A ce niveau de popularité, ce n'est même plus que le livre est surfait, c'est que les gens le lisent en se disant "c'est un chef d'oeuvre" ; ils s'en persuadent donc.
Je ne comprends pas la postérité de ce livre (ou plutôt je la comprends trop bien : raisons extra-littéraires, délire de l'innovation et du moderne à tout prix, idées hurlées tellement fort qu'on prend pour des idées fortes, etc.) Il y a trois-quatre bons passages (sur plus de 600 pages), liés par une sauce marronnasse, ennuyeuse, et très fade. Je trouve aussi qu'une certaine forfanterie de la faiblesse, de la lâcheté, se dégage de ce livre. Il me fait penser à une interminable route de plaine sous la pluie, boueuse, glaiseuse, avec jamais une once de beauté, de charme, pas un sentiment noble ou gracieux, et très peu d'écriture.

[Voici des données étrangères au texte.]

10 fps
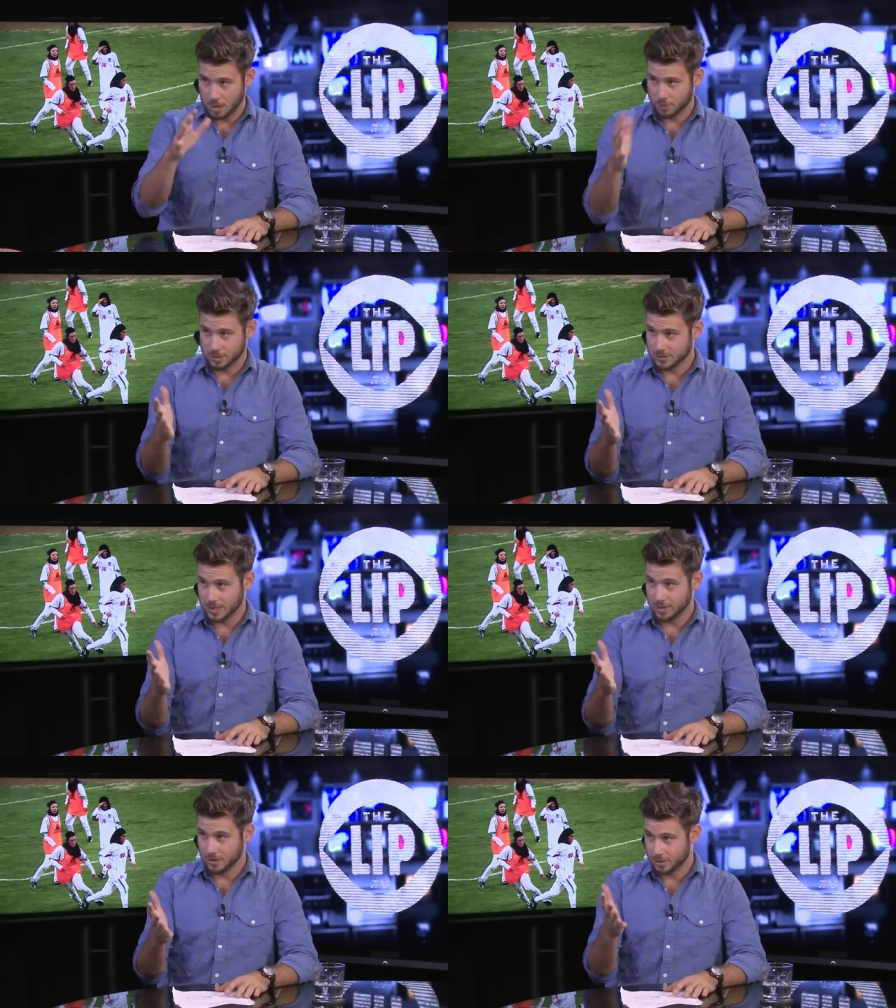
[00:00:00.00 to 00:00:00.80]
I want to
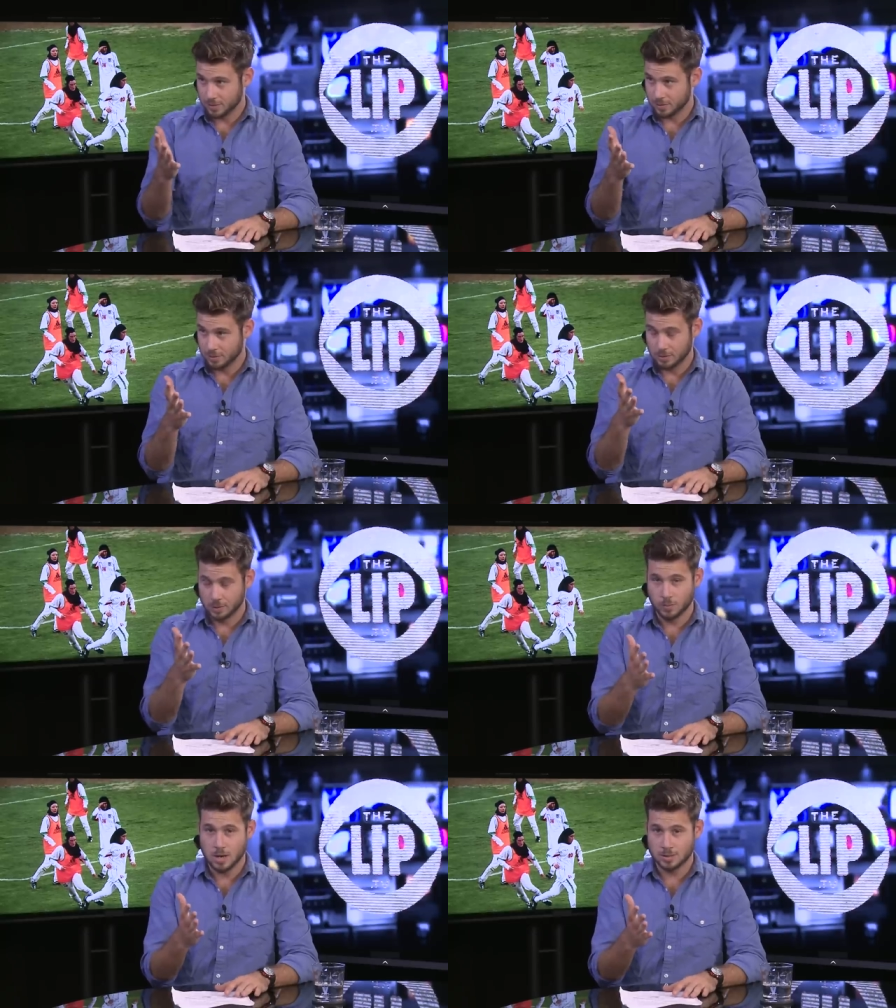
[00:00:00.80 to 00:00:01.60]
say
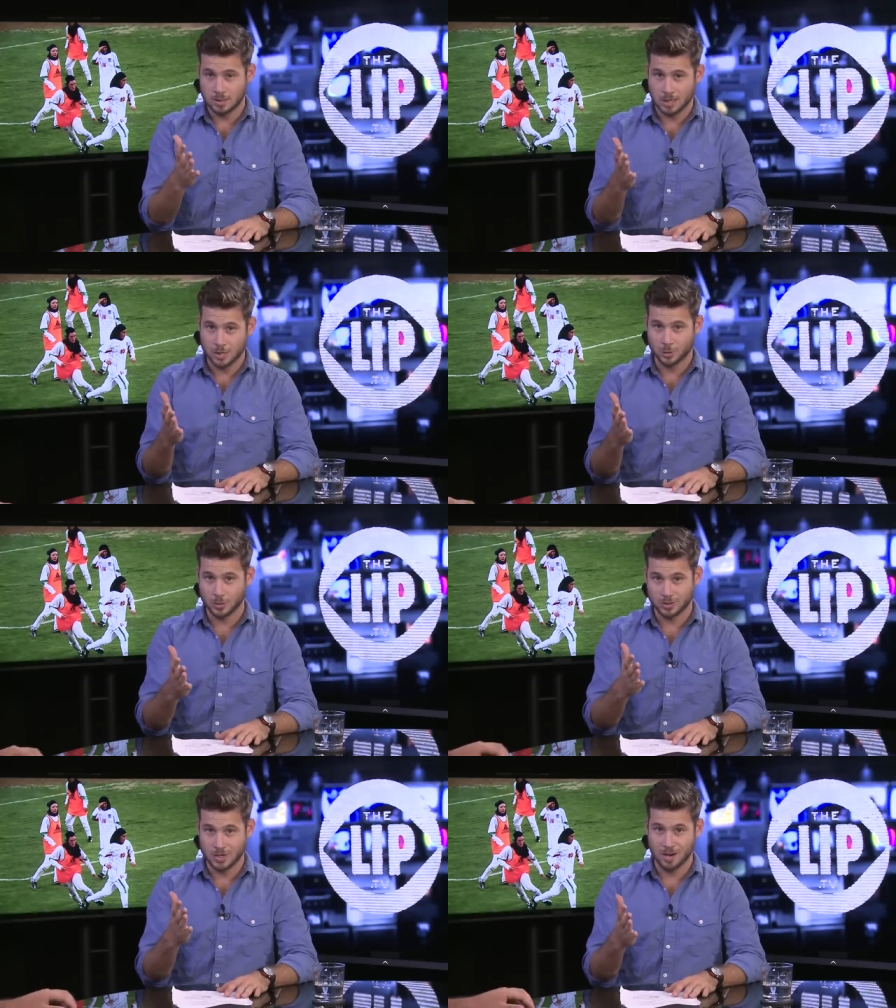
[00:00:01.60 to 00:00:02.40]
Iran as a
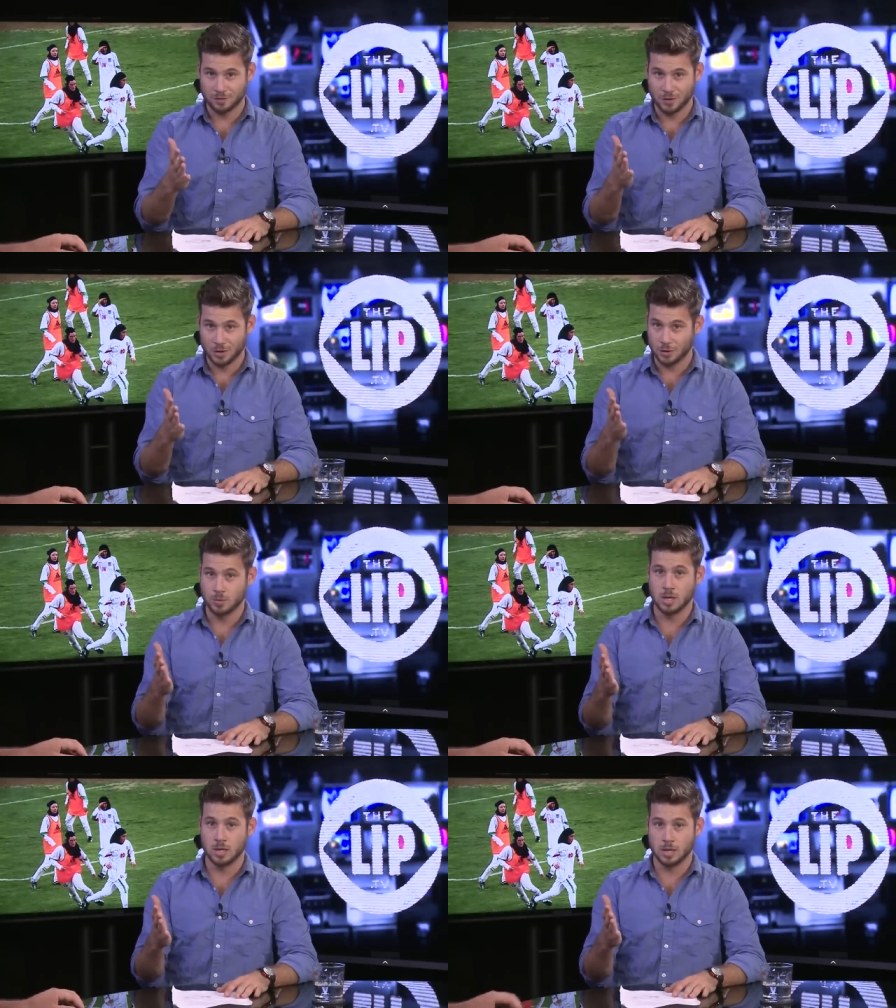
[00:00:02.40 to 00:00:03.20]
country is not very
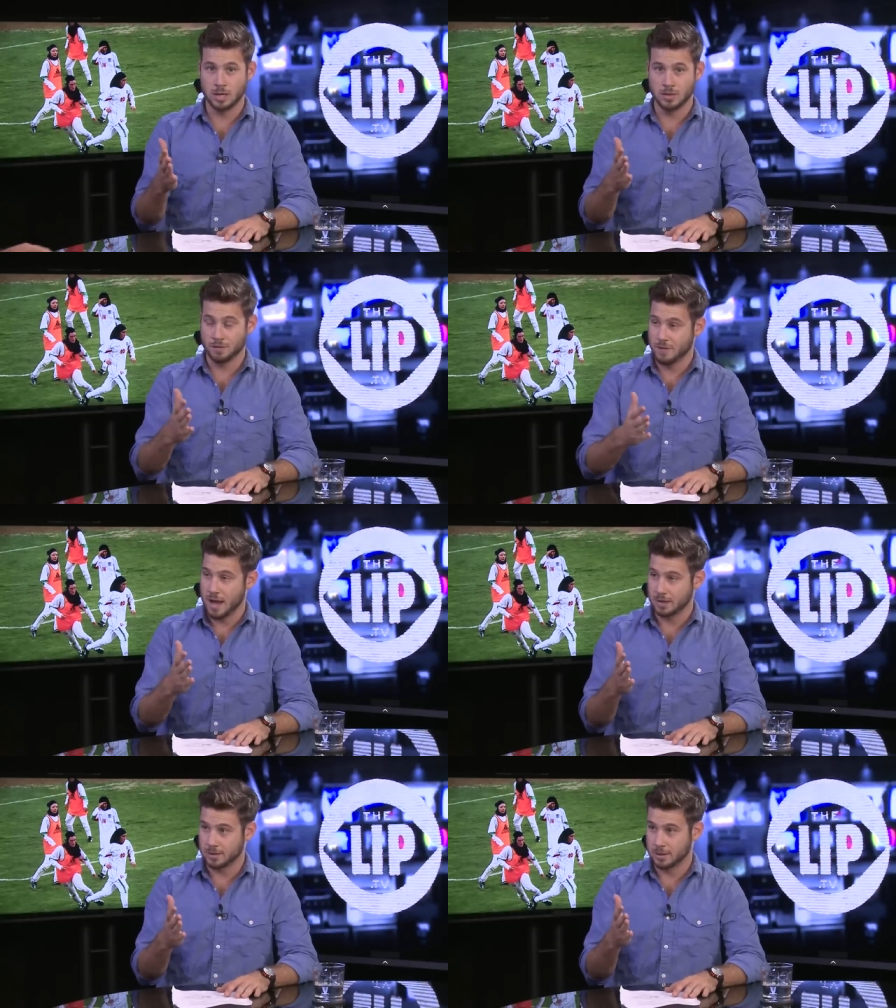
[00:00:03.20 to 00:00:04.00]
unique in the
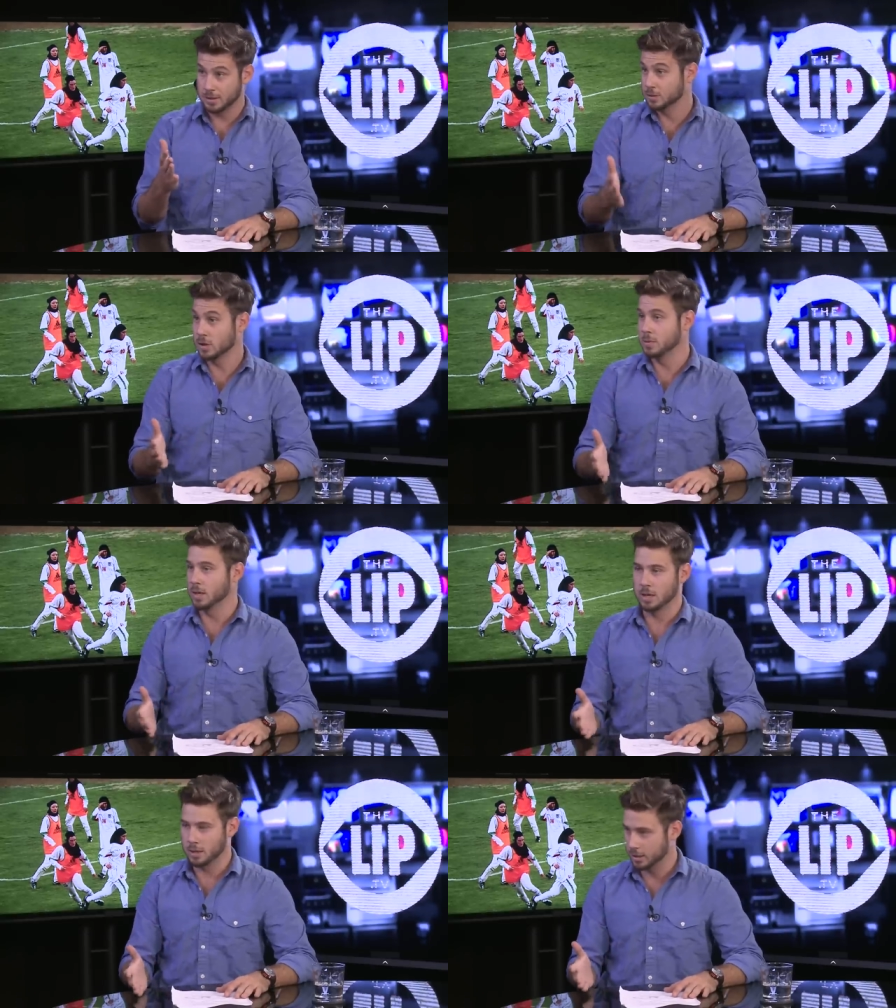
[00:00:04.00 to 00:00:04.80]
fact that they
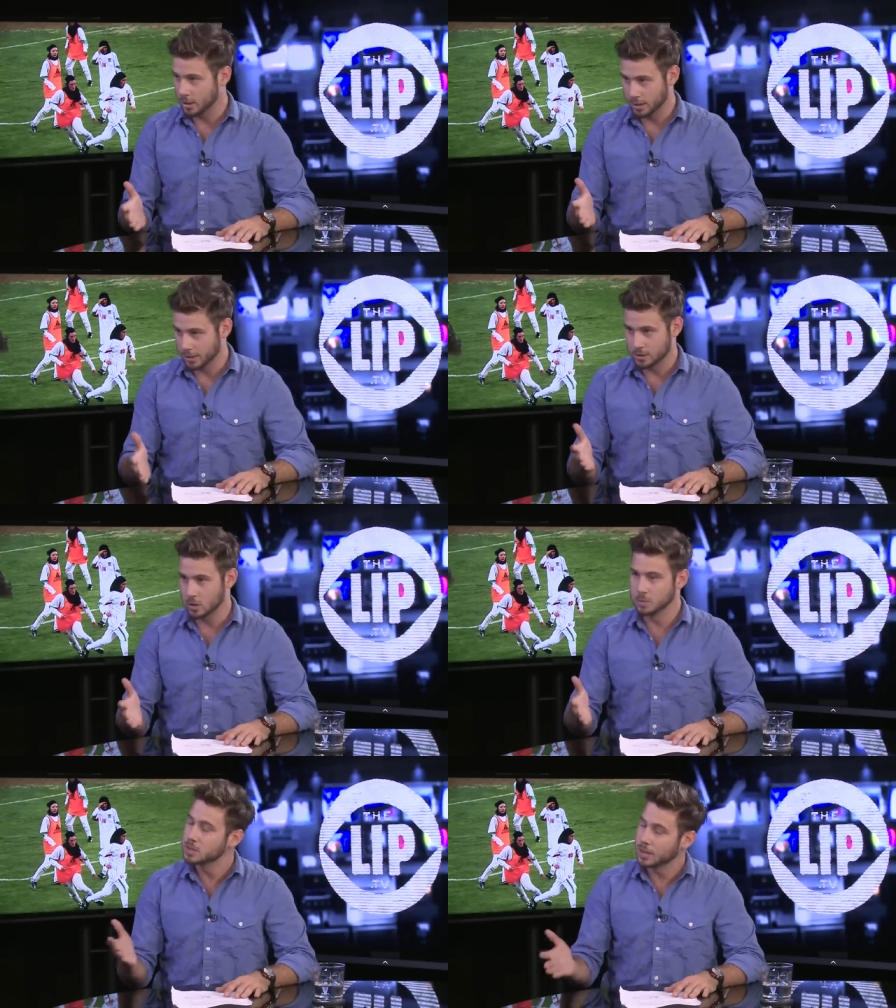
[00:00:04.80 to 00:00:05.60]
discriminate against
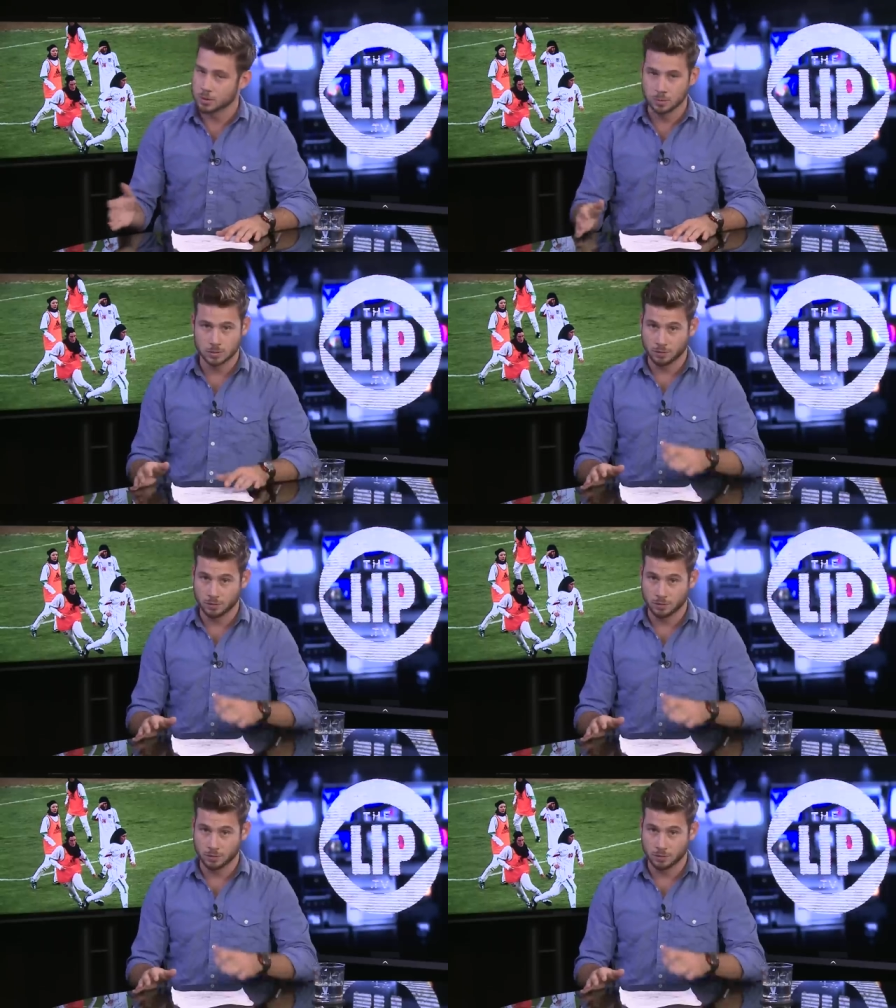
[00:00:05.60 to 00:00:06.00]
homosexuals.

Voilà, à mes yeux, un passage très représentatif de son "style" (il voulait qu'on le prenne pour un styliste ! la blague !) :
"La race … c’est seulement ce grand ramassis de miteux dans mon genre, chassieux, puceux, transis, qui ont échoué ici poursuivis par la faim, la peste, les tumeurs et le froid, venus vaincus des quatre coins du monde."
Ca me fait penser à ces adolescents qui, dans leurs journaux intimes, emploient systématiquement le mot le plus fort parce qu'ils ne savent pas écrire.